Ensuite, il y a Julien, un entrepreneur de 42 ans qui a contracté une hépatite virale C il y a quelques années. En projetant de remodeler son entreprise, il voulait contracter un prêt immobilier. « Le droit à l’oubli a joué un rôle majeur dans le processus », raconte-t-il. « Il est rassurant de savoir que si j’ai terminé mon traitement, je pourrai faire une demande d’assurance sans que cela ne me pénalise. »
Anne, une fonctionnaire de 50 ans, partage son expérience : « Ma mère avait toujours des inquiétudes liées aux maladies lors de la souscription d’une assurance. Mais grâce à la convention AERAS, j’ai pu accéder à l’assurance emprunteur sans mentionner mes antécédents médicaux, car j’avais terminé tous mes traitements depuis plusieurs années. » Elle souligne l’importance de se renseigner sur ses droits et de ne pas hésiter à poser des questions aux assureurs.

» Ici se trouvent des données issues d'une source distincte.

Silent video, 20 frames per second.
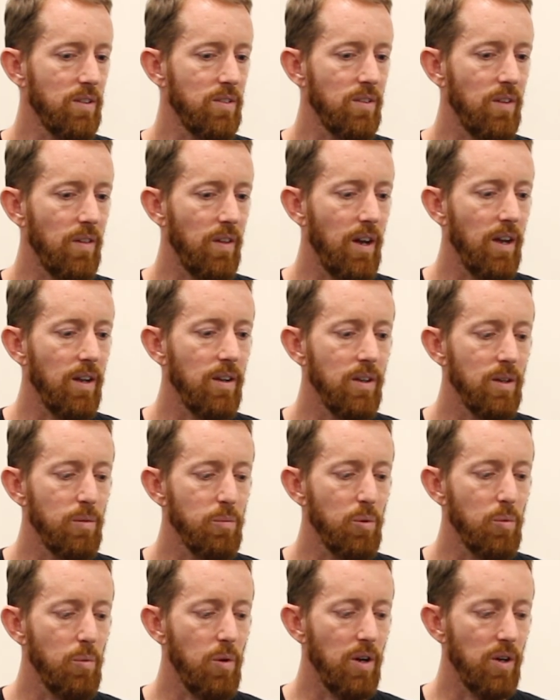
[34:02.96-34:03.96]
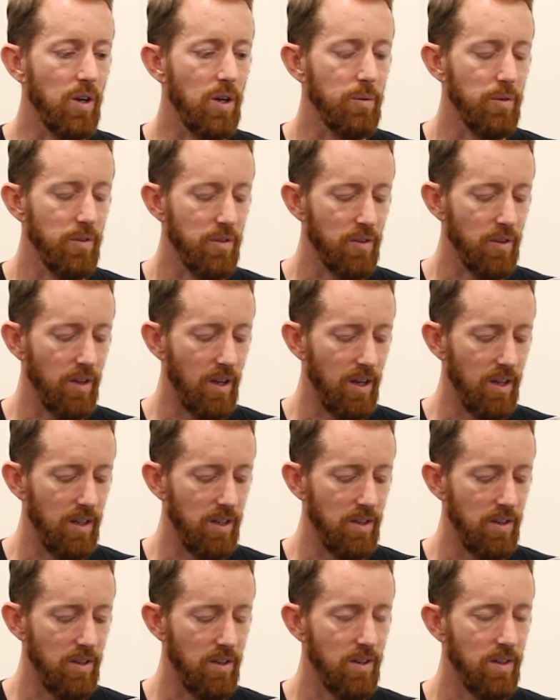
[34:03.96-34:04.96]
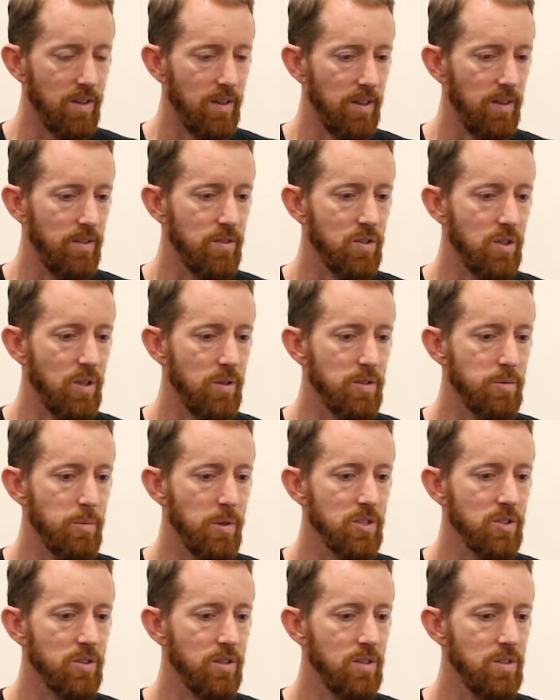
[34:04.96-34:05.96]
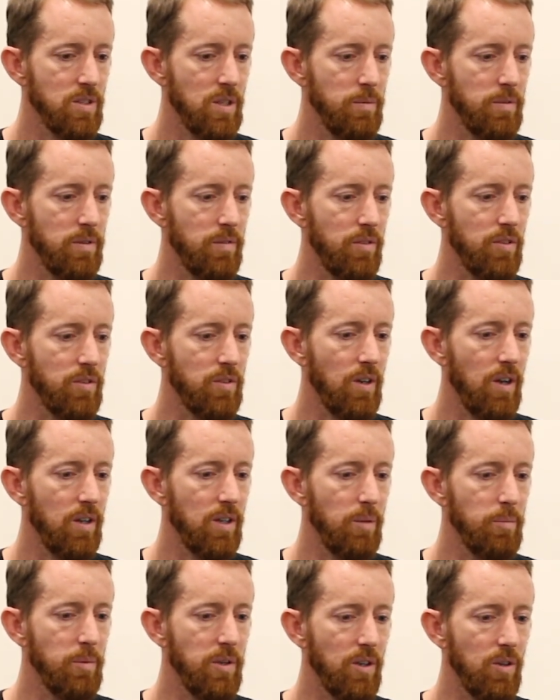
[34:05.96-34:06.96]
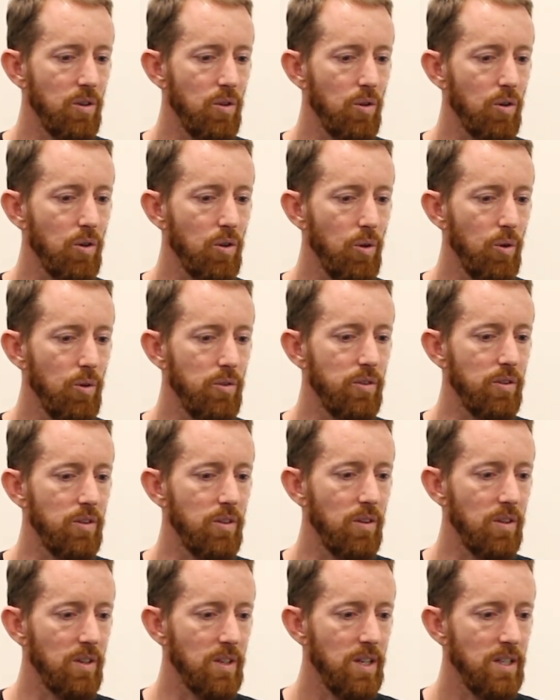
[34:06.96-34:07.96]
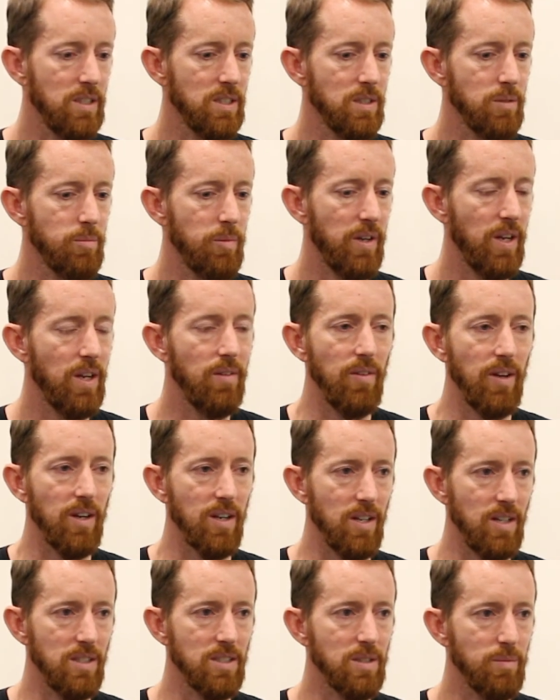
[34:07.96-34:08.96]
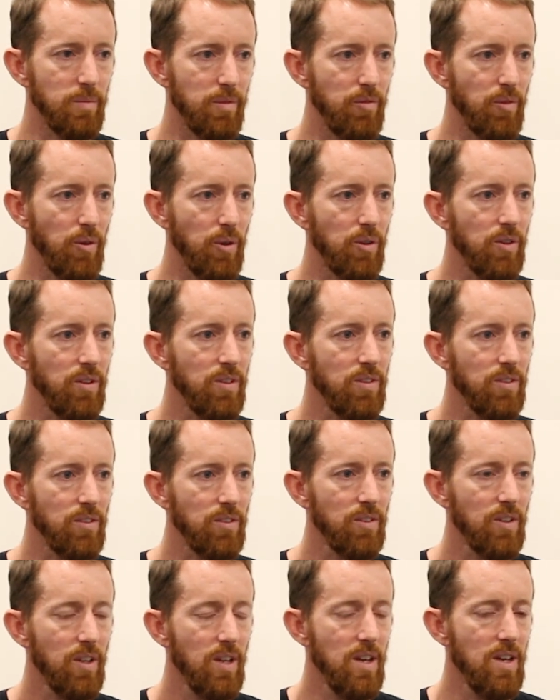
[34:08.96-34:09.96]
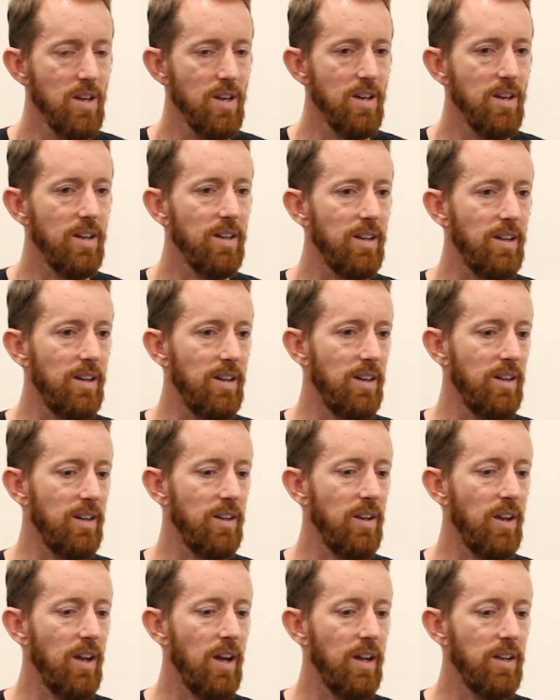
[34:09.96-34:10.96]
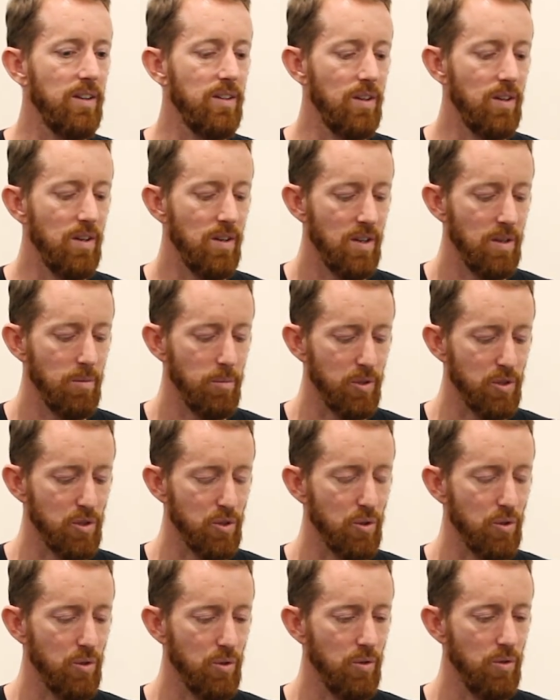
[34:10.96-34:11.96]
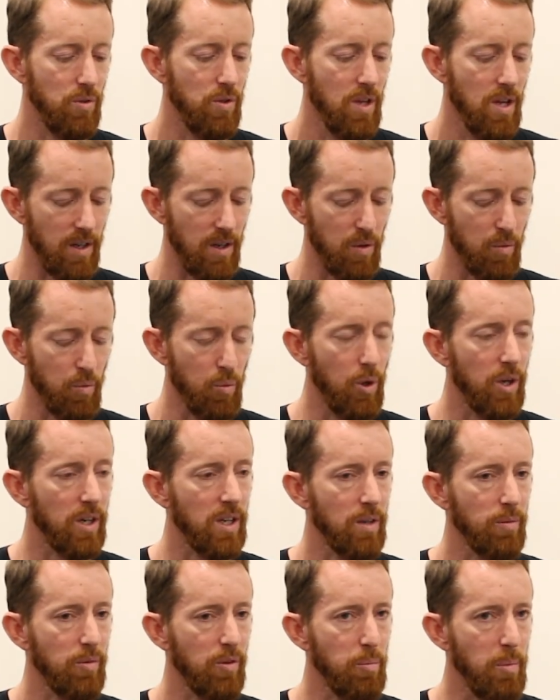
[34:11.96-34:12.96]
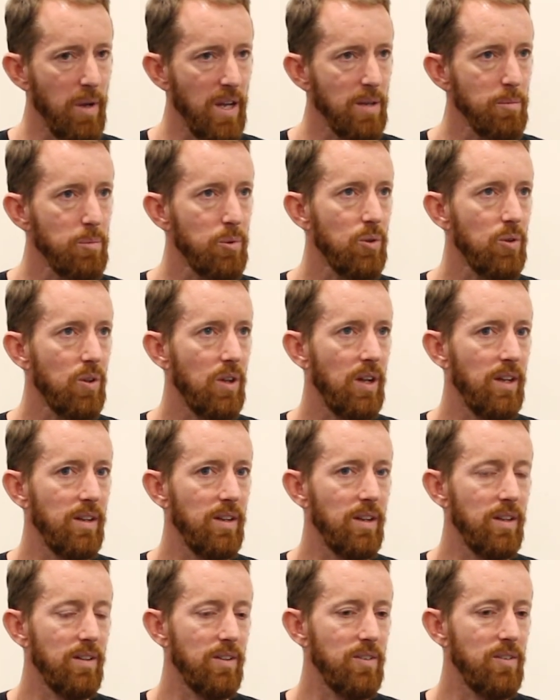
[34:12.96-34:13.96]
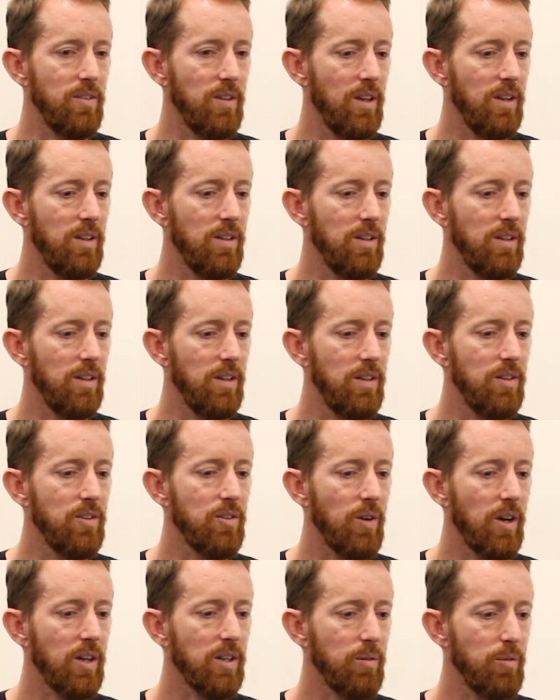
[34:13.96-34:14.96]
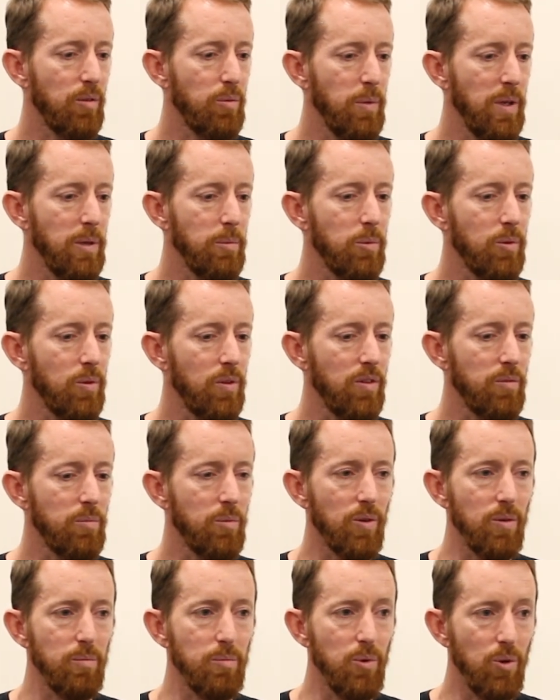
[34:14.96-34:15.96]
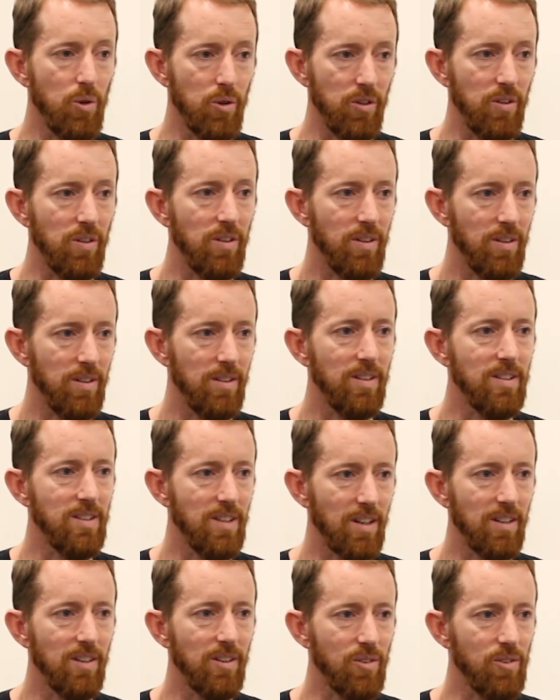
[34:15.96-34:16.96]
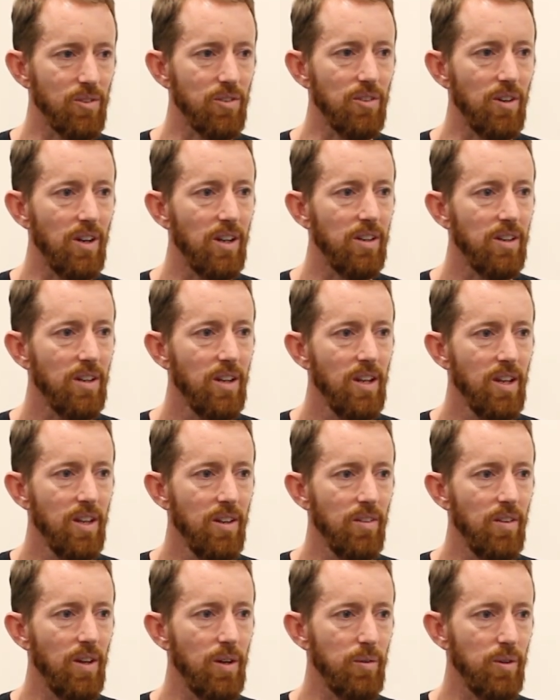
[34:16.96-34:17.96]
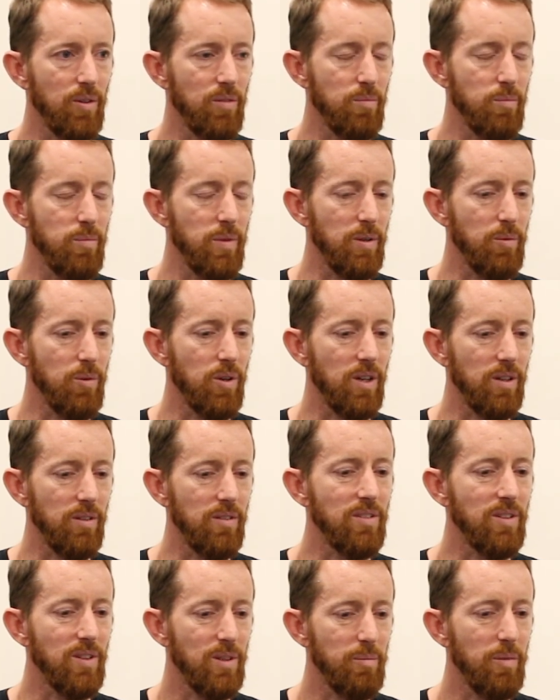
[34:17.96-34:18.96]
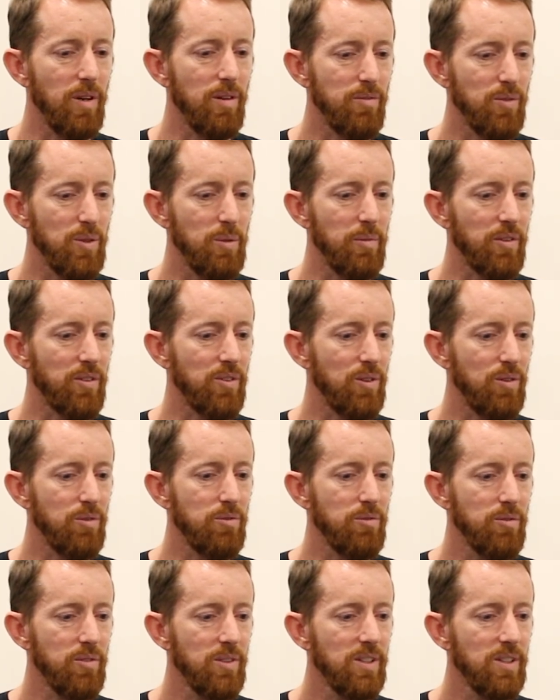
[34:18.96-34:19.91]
to that. Number one, I would say, especially in terms of a startup, get a lot closer to the customer and have that customer focus. And number two, working with people and understanding and interacting with people is more important than the technical side. That would be what I would tell my former self.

Pendant ce temps, Pierre, un salarier de 29 ans qui a guéri d’un cancer de l’estomac, a également apprécié l’impact du droit à l’oubli : « C’était un vrai défi de surmonter mes peurs liées aux assurances après ma maladie. Mais quand je me suis renseigné, j’ai compris que je n’avais pas besoin de déclarer mon ancien cancer. Cela dédramatise vraiment le processus de prêt immobilier. »
Enfin, Clara, étudiante de 24 ans, se souvient des discussions avec ses parents lors de sa demande de prêt étudiant. « Ils pensaient que mes antécédents de santé me pénaliseraient. J’ai pris les devants et me suis renseignée sur le droit à l’oubli et j’ai réalisé que cela faciliterait l’accès à l’assurance emprunteur, même pour une jeune comme moi. » Son expérience témoigne de l’importance de l’éducation aux droits en matière d’assurance.